WHAT THE TASK ASKS
With the pictures removed, retype the lines from the one holding "[00:03:30.22]" through the end of the records, exactly as written.
··· INFORMATION SUPPLIED
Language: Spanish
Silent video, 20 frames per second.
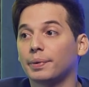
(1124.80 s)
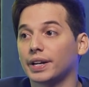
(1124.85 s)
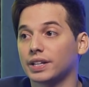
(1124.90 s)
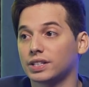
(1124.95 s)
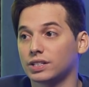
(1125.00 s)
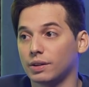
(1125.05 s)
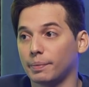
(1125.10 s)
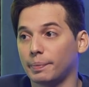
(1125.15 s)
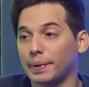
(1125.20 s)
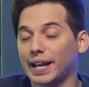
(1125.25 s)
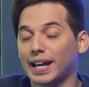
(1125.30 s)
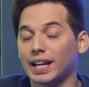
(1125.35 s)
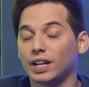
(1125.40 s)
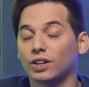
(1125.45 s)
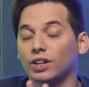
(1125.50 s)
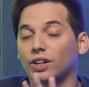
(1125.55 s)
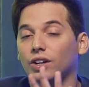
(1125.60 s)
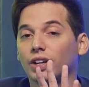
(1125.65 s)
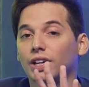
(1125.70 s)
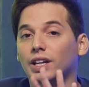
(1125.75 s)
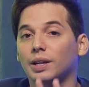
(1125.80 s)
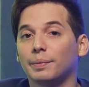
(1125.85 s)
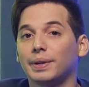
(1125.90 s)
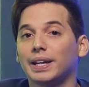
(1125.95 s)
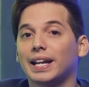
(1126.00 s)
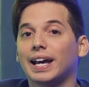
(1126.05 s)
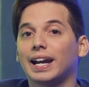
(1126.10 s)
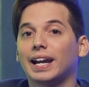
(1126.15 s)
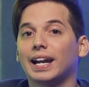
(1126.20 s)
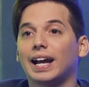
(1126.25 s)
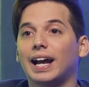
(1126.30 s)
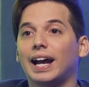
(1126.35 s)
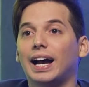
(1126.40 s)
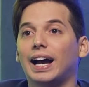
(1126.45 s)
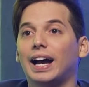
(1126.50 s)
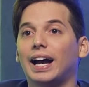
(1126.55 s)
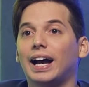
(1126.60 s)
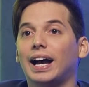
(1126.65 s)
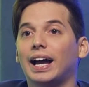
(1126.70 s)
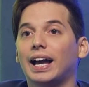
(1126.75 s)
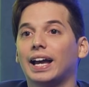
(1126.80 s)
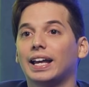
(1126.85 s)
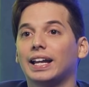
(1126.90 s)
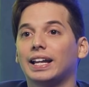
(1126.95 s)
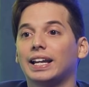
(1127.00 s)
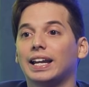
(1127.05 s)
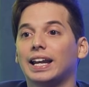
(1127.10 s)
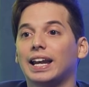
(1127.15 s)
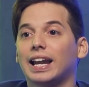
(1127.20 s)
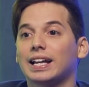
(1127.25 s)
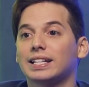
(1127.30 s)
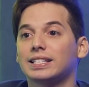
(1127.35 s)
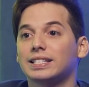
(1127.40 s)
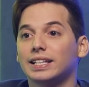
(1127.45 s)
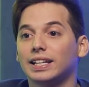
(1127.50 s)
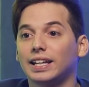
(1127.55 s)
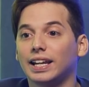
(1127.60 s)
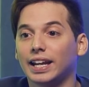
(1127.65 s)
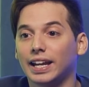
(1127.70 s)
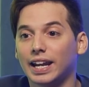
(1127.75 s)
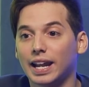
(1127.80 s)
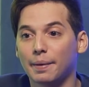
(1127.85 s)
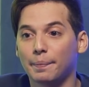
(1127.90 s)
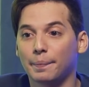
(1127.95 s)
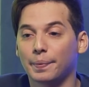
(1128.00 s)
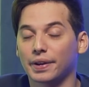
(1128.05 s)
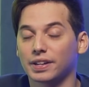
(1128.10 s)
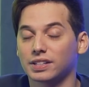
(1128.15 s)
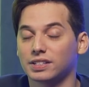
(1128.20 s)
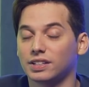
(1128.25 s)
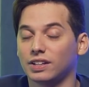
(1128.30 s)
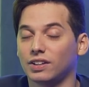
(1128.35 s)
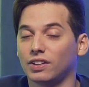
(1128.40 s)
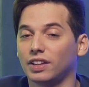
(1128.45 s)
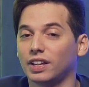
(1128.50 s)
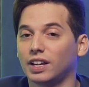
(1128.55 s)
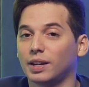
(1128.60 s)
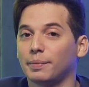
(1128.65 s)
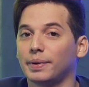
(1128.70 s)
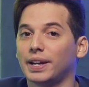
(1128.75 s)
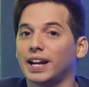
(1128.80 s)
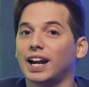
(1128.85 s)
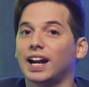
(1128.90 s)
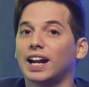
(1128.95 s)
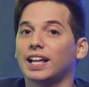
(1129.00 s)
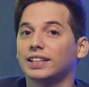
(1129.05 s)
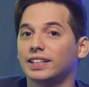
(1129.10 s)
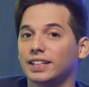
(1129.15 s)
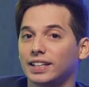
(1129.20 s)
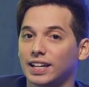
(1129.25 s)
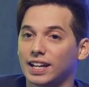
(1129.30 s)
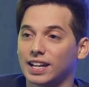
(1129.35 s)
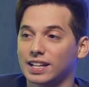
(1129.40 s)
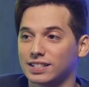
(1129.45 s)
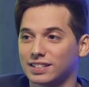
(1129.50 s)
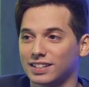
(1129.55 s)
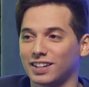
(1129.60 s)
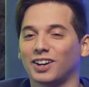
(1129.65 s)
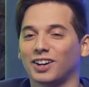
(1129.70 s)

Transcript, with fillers: por eso, para, no quiero discriminar a las chilenas, porque si no discrimina a las latinas.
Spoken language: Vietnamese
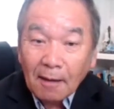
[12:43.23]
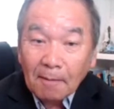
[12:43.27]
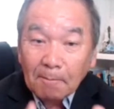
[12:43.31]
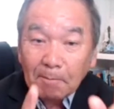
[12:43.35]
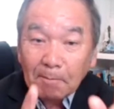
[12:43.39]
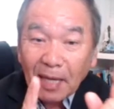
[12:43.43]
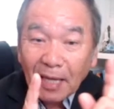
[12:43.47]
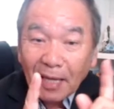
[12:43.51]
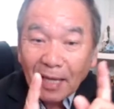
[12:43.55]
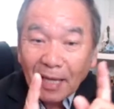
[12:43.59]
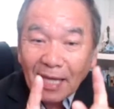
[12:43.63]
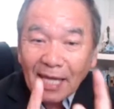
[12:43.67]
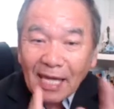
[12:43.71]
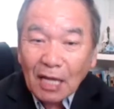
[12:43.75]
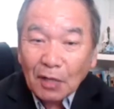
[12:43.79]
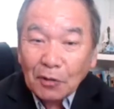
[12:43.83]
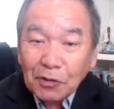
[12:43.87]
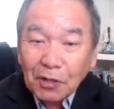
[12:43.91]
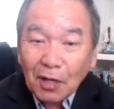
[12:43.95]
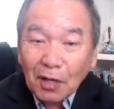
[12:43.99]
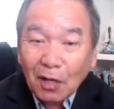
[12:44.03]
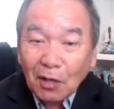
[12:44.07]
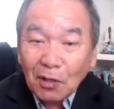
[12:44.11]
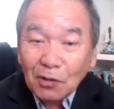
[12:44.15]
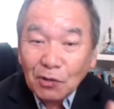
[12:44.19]
bây kia
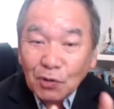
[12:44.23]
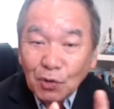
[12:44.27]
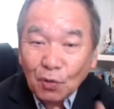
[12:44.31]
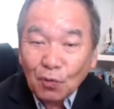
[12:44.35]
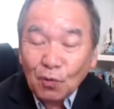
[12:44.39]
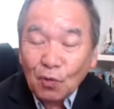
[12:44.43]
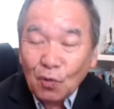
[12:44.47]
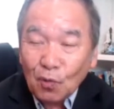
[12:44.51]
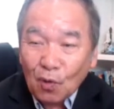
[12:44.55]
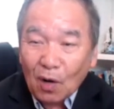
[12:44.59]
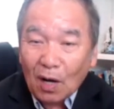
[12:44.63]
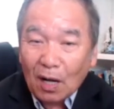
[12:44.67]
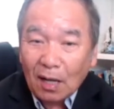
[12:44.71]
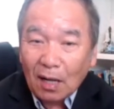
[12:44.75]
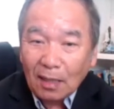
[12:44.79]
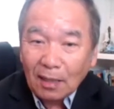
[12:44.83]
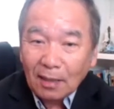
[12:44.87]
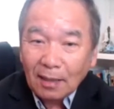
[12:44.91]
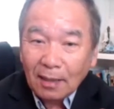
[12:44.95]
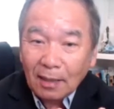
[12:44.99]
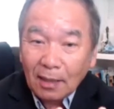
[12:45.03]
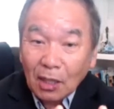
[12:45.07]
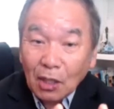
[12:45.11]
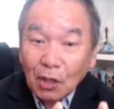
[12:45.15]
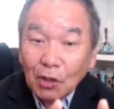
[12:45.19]
chơi tụ à
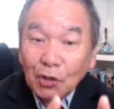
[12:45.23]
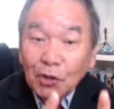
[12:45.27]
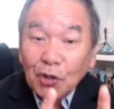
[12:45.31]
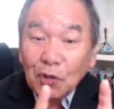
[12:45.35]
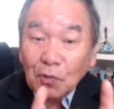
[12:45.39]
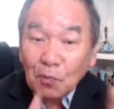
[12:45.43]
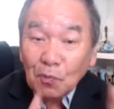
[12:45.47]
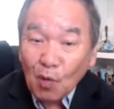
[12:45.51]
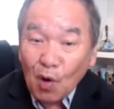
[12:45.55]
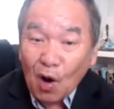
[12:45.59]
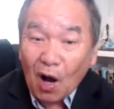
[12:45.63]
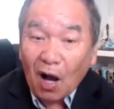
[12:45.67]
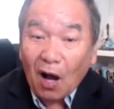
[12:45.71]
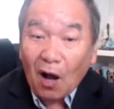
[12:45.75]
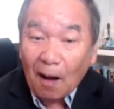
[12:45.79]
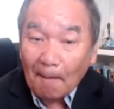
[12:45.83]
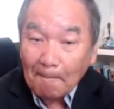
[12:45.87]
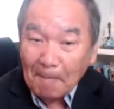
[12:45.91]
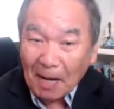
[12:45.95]
tự mua họ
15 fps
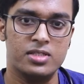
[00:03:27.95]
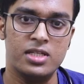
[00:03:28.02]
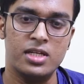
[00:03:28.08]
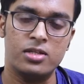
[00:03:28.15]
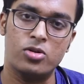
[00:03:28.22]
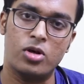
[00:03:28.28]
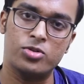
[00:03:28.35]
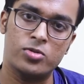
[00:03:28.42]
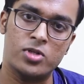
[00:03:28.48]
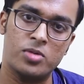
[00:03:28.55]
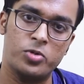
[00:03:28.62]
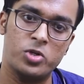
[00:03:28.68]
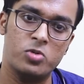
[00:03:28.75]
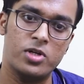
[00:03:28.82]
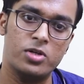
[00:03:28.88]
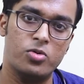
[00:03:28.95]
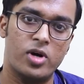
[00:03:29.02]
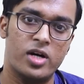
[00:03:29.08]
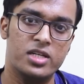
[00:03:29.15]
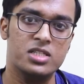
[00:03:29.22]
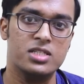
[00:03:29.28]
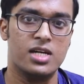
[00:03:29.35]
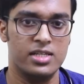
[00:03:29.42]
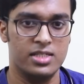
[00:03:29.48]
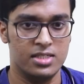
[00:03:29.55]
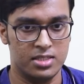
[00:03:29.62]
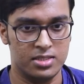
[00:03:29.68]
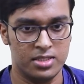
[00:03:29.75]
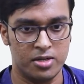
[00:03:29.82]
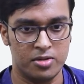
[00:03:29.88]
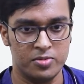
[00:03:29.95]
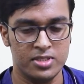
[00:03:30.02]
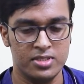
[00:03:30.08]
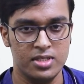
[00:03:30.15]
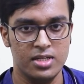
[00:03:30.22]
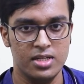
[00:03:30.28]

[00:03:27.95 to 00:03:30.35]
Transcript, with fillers: ঠিক ততটা পরিমাণ ওয়ারেস খাইয়ে দিতে হবে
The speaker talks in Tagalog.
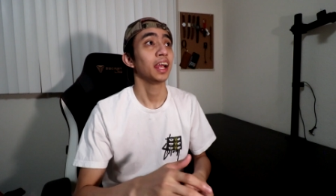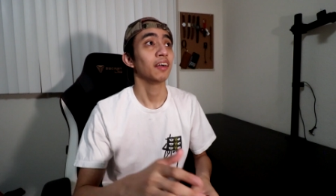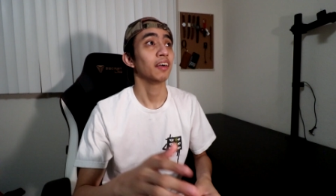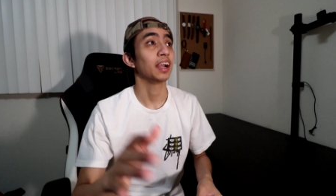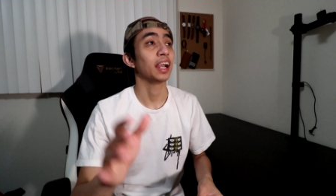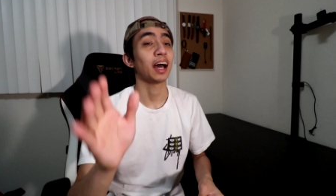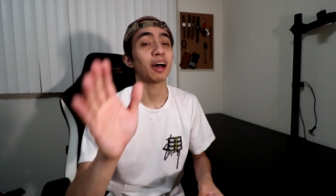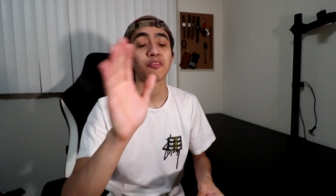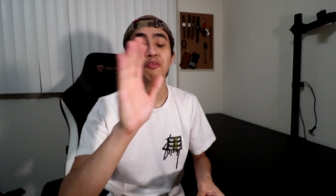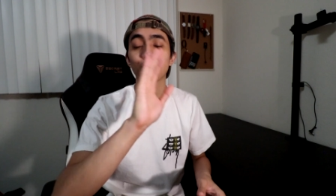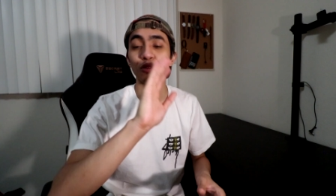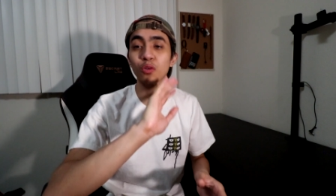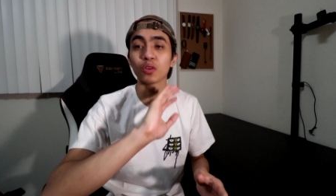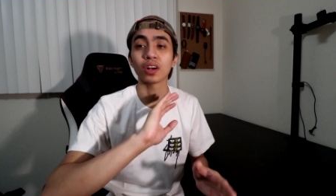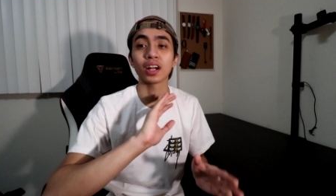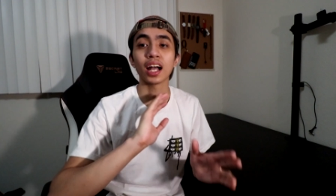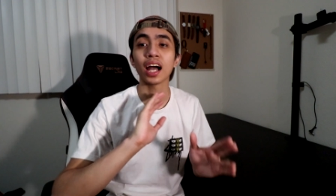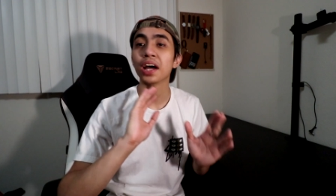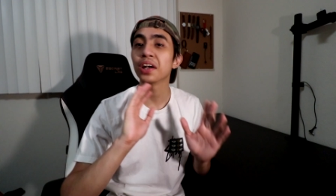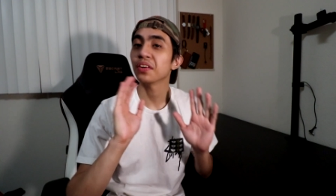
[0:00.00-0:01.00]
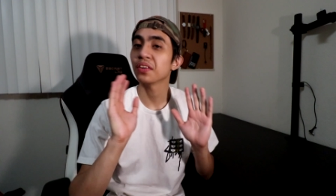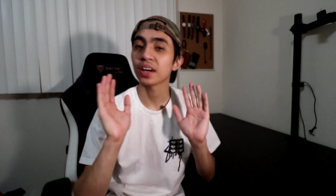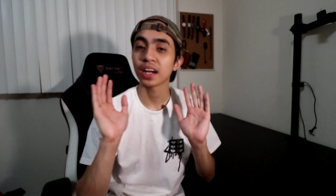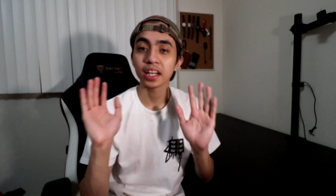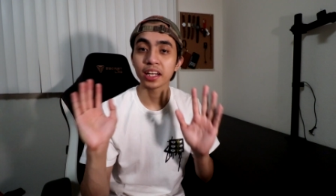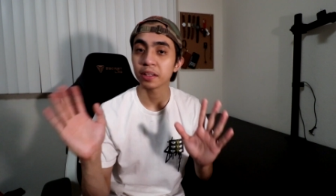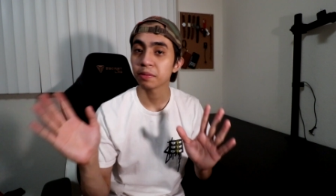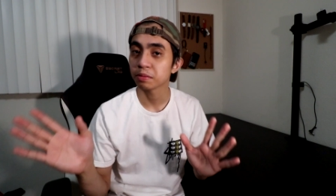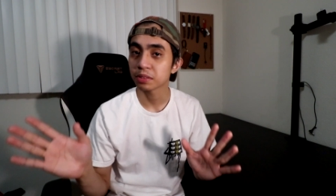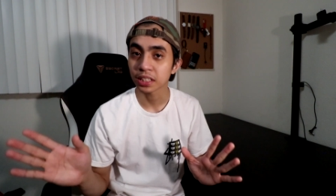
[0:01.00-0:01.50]
wala pong ganong
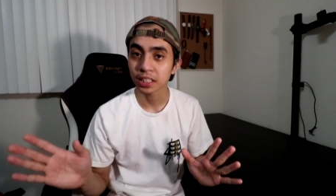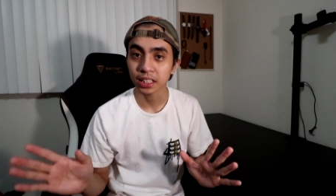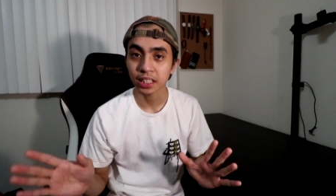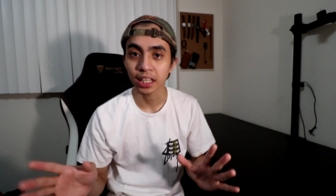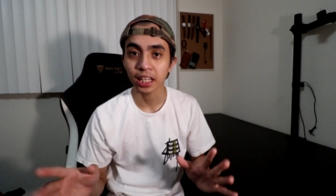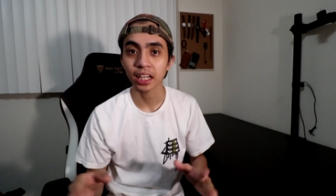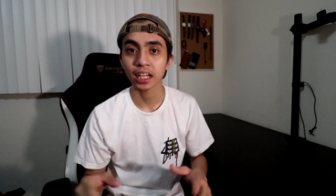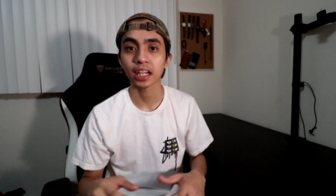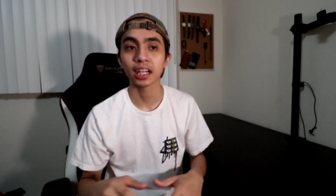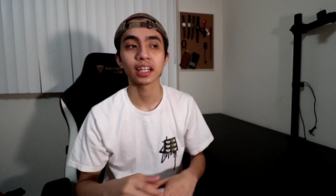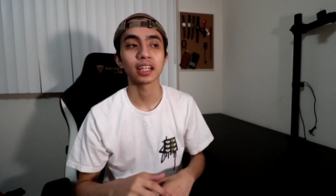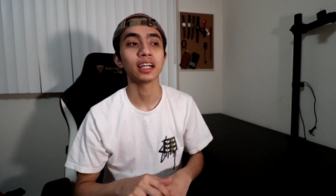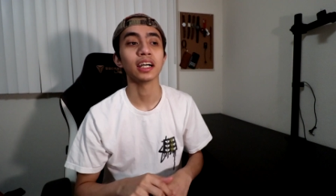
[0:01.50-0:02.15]
alam sa tech.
······
RESPONSE TO THE TASK
[00:03:30.22]
[00:03:30.28]

[00:03:27.95 to 00:03:30.35]
Transcript, with fillers: ঠিক ততটা পরিমাণ ওয়ারেস খাইয়ে দিতে হবে
The speaker talks in Tagalog.
[0:00.00-0:01.00]
[0:01.00-0:01.50]
wala pong ganong
[0:01.50-0:02.15]
alam sa tech.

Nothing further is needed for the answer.